→ Data provided
· · · · · · ·
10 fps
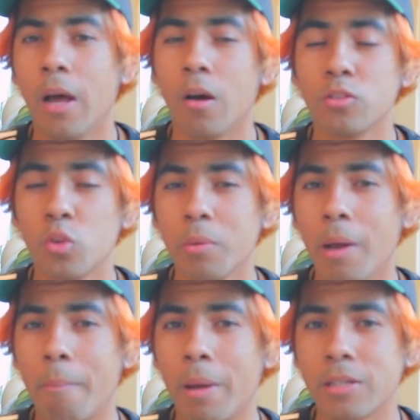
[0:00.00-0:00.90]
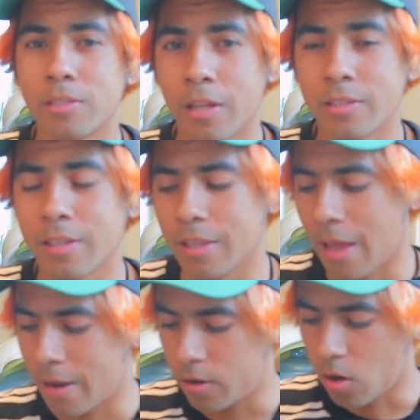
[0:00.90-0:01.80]
was doing my best not to
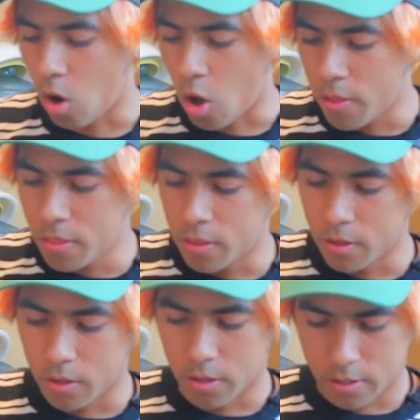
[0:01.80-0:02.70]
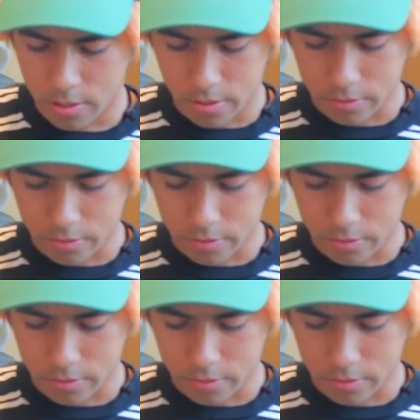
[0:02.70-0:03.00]
land on the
· · · · · · ·
→ Exercise details
Transcribe each of the records above precisely, with no pictures in the copy.

→ Solution to this exercise
10 fps
[0:00.00-0:00.90]
[0:00.90-0:01.80]
was doing my best not to
[0:01.80-0:02.70]
[0:02.70-0:03.00]
land on the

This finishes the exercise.